City Council: The financial consultancy is worth its price | News, Sports, Employment

City Council: The financial consultancy is worth its price |  News, Sports, Employment

A new financial expert consulting deal was approved by the City Council Thursday and is already paying dividends, officials said.

Tracey Rash, who is with Government Finance Solutions, Harrisburg, will work on behalf of the city for the next 120 days or when her services reach an $85,000 cap.

In addition to finding that the city owed the Internal Revenue Service $160,000 in civil penalties for unreturned 2017 tax documents, Rash told the finance committee and council that he has recovered $15,000 in unclaimed money he had the state and expects to receive another $40. due to the city

He also determined that financial reports generated by the city’s system have not been reconciled since 2019. He also did not have bank accounts and was trying to reconcile them, but until they are numbers may not be accurate, he warned.

He continues to meet with department heads and is working on corrective actions regarding Federal Emergency Management Agency grants for smoke alarms and a US Department of Justice grant for protective equipment during the COVID pandemic.

In late June, Joseph Pawlak, interim CFO, was fired.

Rash was brought on board because of his experience, including 32 years of audit services.

His job remains to help get the city’s finances in order and then let someone else come in to take it from there, Mayor Derek Slaughter told the finance committee this week.

Financial services.

Councilwoman Liz Miele said she was glad to see this reconciliation of accounts and accurate numbers as the city prepares for its budget discussion in November.

Part of Rash’s job has been working with the new River Valley Transit Authority, and as the city continues to separate finances to ensure the authority’s money is accurate.

His bill for one month was $13,382.

tasks done

As for the Fire Bureau, there are several federal grants that are more than a year behind to report.

“I was working with the boss to gather the information to be able to report on these federal grants,” Rash said.

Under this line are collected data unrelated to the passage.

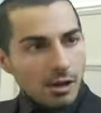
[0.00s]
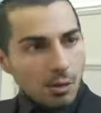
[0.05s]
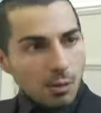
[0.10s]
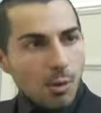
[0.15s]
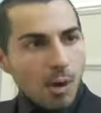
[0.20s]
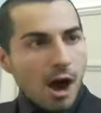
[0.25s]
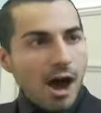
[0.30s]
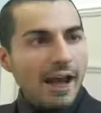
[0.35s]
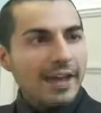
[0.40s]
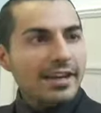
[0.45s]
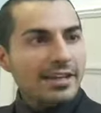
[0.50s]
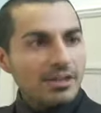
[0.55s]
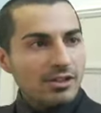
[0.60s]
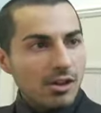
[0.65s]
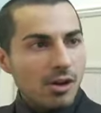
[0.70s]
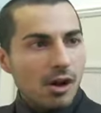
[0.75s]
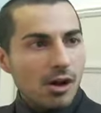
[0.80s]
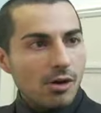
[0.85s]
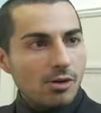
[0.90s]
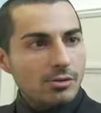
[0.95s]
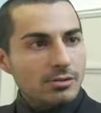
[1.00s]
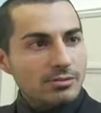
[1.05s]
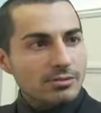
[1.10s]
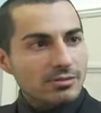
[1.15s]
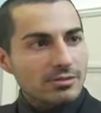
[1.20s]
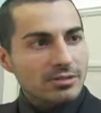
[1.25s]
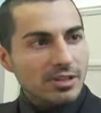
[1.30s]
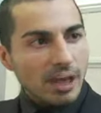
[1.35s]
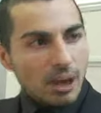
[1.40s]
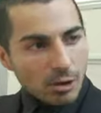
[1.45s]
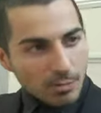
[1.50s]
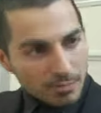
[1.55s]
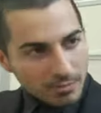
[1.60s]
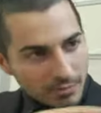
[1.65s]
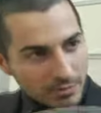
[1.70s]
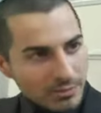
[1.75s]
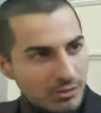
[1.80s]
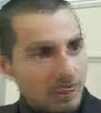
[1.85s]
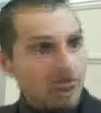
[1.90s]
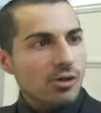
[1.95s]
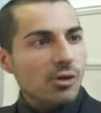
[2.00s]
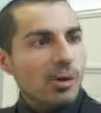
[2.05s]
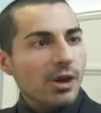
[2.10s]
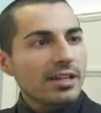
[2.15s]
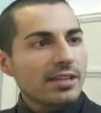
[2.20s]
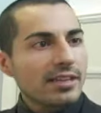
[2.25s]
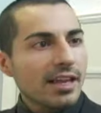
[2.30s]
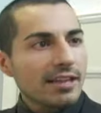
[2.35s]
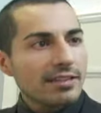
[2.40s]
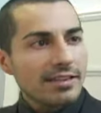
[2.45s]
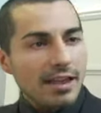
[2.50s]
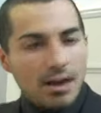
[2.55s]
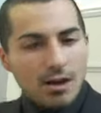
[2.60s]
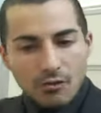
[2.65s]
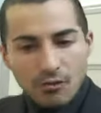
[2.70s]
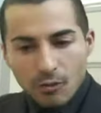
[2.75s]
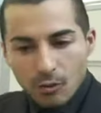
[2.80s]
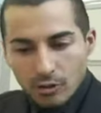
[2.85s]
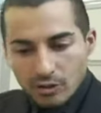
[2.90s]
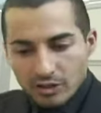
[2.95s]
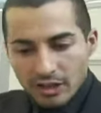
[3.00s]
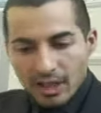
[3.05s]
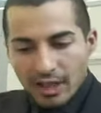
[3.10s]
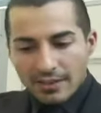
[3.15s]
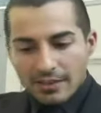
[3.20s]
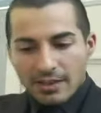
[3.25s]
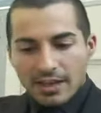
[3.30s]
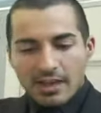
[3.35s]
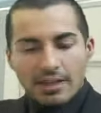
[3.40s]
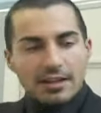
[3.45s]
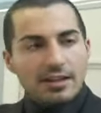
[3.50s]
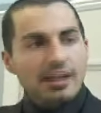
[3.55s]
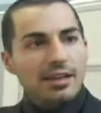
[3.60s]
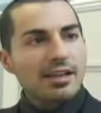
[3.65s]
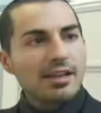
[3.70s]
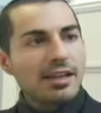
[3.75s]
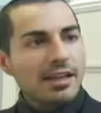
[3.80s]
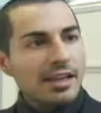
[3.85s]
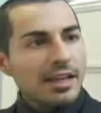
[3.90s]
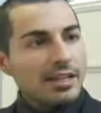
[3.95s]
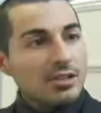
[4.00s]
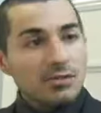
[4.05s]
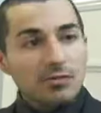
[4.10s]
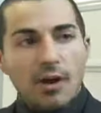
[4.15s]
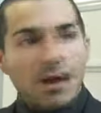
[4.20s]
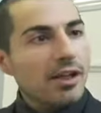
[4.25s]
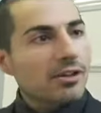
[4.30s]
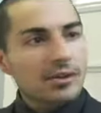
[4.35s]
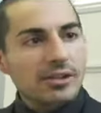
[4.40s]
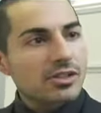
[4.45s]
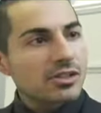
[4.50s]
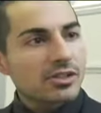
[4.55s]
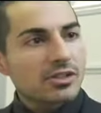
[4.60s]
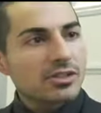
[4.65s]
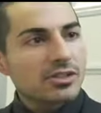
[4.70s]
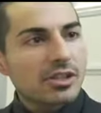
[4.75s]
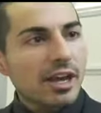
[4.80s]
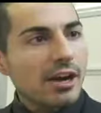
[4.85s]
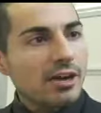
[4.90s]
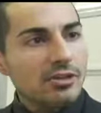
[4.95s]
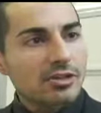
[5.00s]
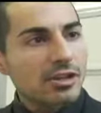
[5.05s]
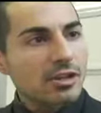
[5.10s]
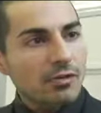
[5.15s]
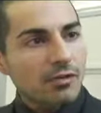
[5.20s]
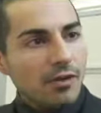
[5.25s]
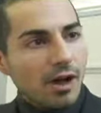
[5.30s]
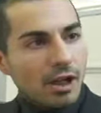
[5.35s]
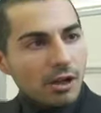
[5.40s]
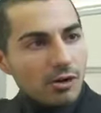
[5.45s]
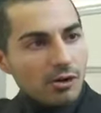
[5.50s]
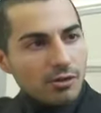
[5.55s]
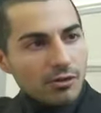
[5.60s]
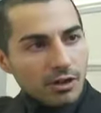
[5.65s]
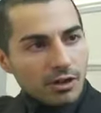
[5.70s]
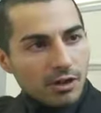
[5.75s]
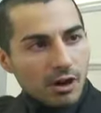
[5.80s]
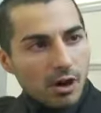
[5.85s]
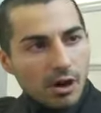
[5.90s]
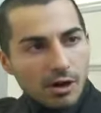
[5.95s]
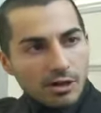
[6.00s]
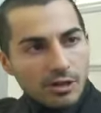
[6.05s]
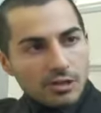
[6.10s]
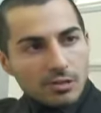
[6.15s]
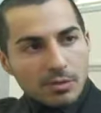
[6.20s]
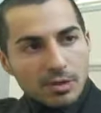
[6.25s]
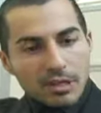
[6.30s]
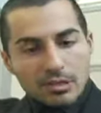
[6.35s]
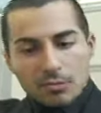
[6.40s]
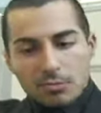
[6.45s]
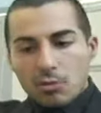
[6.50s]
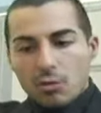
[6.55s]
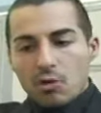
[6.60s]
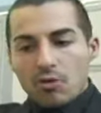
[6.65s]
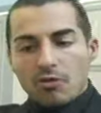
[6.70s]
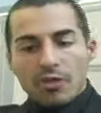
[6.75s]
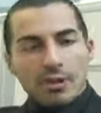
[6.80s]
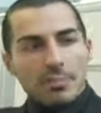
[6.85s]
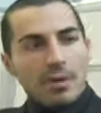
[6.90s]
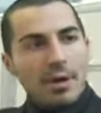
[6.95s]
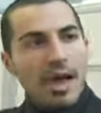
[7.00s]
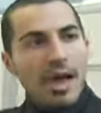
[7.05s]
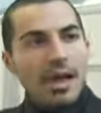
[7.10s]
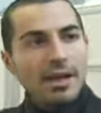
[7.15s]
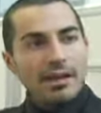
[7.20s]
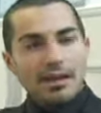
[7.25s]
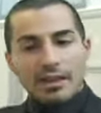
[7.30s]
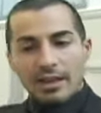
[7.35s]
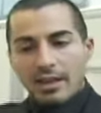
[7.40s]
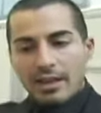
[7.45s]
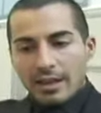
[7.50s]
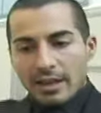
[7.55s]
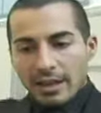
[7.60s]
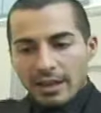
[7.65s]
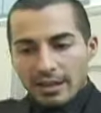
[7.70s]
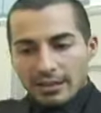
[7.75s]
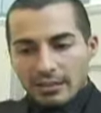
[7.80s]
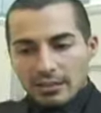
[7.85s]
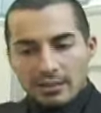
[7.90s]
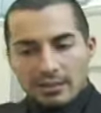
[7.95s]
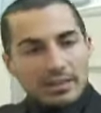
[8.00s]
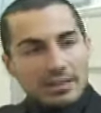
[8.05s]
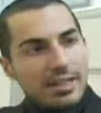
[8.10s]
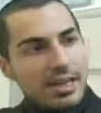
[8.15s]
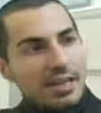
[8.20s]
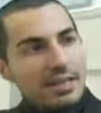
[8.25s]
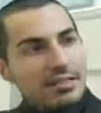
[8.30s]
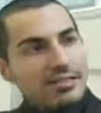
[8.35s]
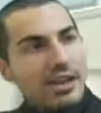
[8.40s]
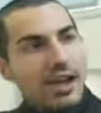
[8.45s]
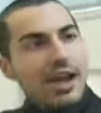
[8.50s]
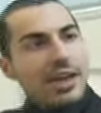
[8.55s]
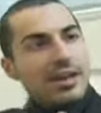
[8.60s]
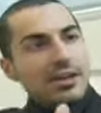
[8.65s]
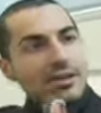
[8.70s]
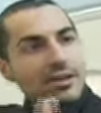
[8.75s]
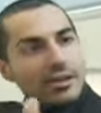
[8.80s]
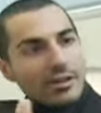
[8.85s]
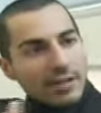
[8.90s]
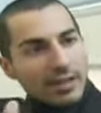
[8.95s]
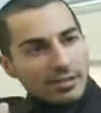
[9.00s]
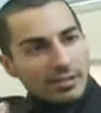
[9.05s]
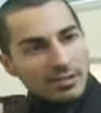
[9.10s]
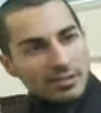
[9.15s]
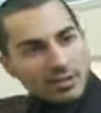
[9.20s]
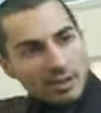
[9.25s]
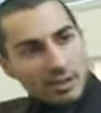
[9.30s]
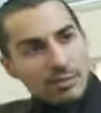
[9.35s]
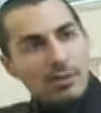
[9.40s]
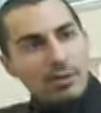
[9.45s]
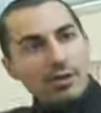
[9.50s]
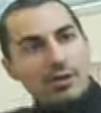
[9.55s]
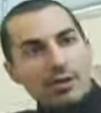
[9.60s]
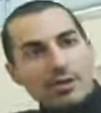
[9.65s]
wide and low to help create that downforce, and then it's following just as air is going to follow over the car. It's moving back. It's getting tighter and slimmer.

“Regarding this, I spoke to the Federal Emergency Management Agency (FEMA), which is one of your grantees, and when I got on the phone with them, they told me that they had chosen you for a follow-up, so FEMA came out and checks . . . and there was no response from the city, so these things are still pending.” she said

There are limited bank reconciliations made since December 31, 2019, “So the information in your system is not accurate, so I gave them historical data, but it’s only as good as what’s in that system right now, so we’re going to work on getting the budgets together, and I’ve also attended the fire department pension board meeting,” Rash said.

On the financial side, Rash presented quarterly taxes for the second quarter, “and digging through piles of paper left behind in the finance department, I found an Internal Revenue Service notice for the fourth quarter of 2021,” she said

“When I contacted the IRS, I was told that you really have three outstanding issues: the biggest is that you have a notice from 2017 that you failed to file certain documents with the IRS, and that you have been sent several notices, none of which were he responded and that you are now in the civil penalty phase, which means the likelihood of those penalties being reduced is next to nil.” Rash said.

Rash asked the IRS to send him a transcript of the paperwork so he could write an abatement letter and try, on behalf of the city, to reduce the $160,000 penalty.

Two issues with the IRS were resolved on these calls.

Rash found it too “You had money in what’s called Pennsylvania unclaimed funds, so I went to the unclaimed funds website. I took your money out of those entities,” she said

“I’ve been answering questions from department heads and vendors, digging through multiple piles of opened and unopened envelopes and invoices lying around.” she said

Rash filed numerous documents, met with RVTA regarding their cash reconciliations, met with HR and various individuals regarding pensions, military buyback, and discharge pension calculations.

He noted that the 2017 municipal audit was not complete. He is meeting with several people remotely regarding cash management and working with M&T Bank to get all the accounts in the city transferred to the proper names.

“I’ve also been working on a procurement policy for more policies for the city and I’ve been meeting with software vendors for your accounting system because it’s so outdated.” she said

Several reports are not available to the city under the current system, so Rash has been providing some feedback on those accounting systems.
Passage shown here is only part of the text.